SEOUL, Nov. 25 (Korea Bizwire) — U.S. media services provider Netflix Inc. aims to cooperate further with South Korean and Asian content providers who can appeal to the global audience, its CEO said Monday.
“At Netflix, we are excited to be part of this K-wave and the broader Asian-wave everyone here is working to create: ensuring more cultures are reflected on screen,” the company’s founder and CEO, Reed Hastings, said in a forum held on the sidelines of a special summit between South Korea and the Association of Southeast Asian Nations (ASEAN) in the port city of Busan, 450 kilometers southeast of Seoul.

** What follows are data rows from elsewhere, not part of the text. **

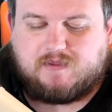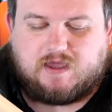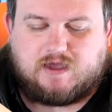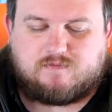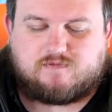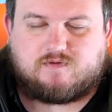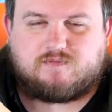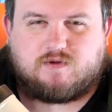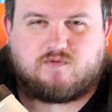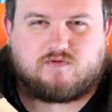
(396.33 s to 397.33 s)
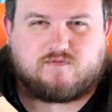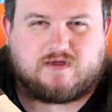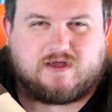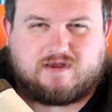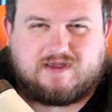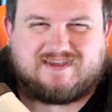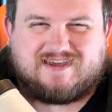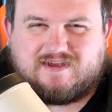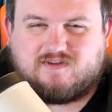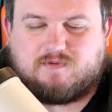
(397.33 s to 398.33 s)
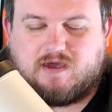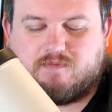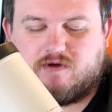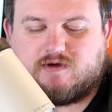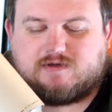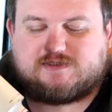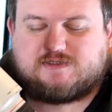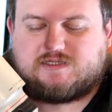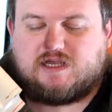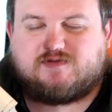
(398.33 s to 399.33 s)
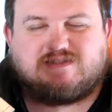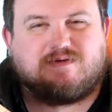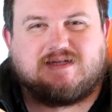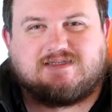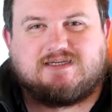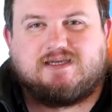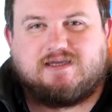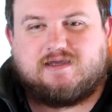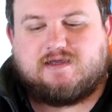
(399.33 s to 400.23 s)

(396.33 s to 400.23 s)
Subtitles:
So be warned of that. Getting spare parts and serviceability.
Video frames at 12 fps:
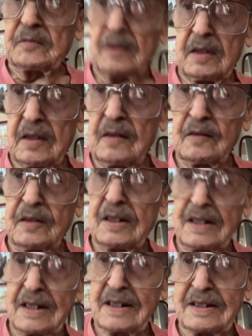
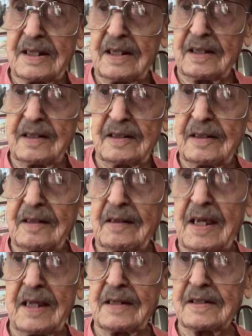that's not, their hands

Since launching the service in the country in 2016, Netflix has joined hands with local TV networks and production companies to tell stories that have a tremendous amount of diversity and depth to reach audiences in Asia and beyond, the company said.
The media mogul said “Kingdom,” Netflix’s first original Korean drama, is one of the best examples of “Made in Korea” content that can appeal to audiences not only in Asia but across Europe and North America.
Kingdom, released in January, 2018, is a six-episode zombie mystery thriller set in the era of Joseon, the last Korean dynasty, and was written by famed South Korean screenwriter Kim Eun-hee, writer of the popular 2016 TV series “Signal.”
As part of the partnership, Netflix said earlier in the day that it has signed a multi-year content distribution agreement for high-quality South Korean TV series with JTBC Content Hub, a content arm of media company JTBC.
Under the partnership, Netflix will stream JTBC’s prime-time TV dramas in more than 190 countries starting in 2020, officials said. The two companies will co-develop JTBC’s prime-time dramas globally.
Netflix also signed a production and distribution agreement with CJ ENM, an entertainment unit of CJ Group, and its subsidiary Studio Dragon, one of the country’s leading series producers, last week.
Netflix had an estimated 2 million paid viewers in South Korea as of the end of October, more than doubling from a year earlier, industry data showed.
Netflix, which started as a video rental firm in 1997, offers original and licensed TV series, documentaries and feature films across a wide variety of genres and languages.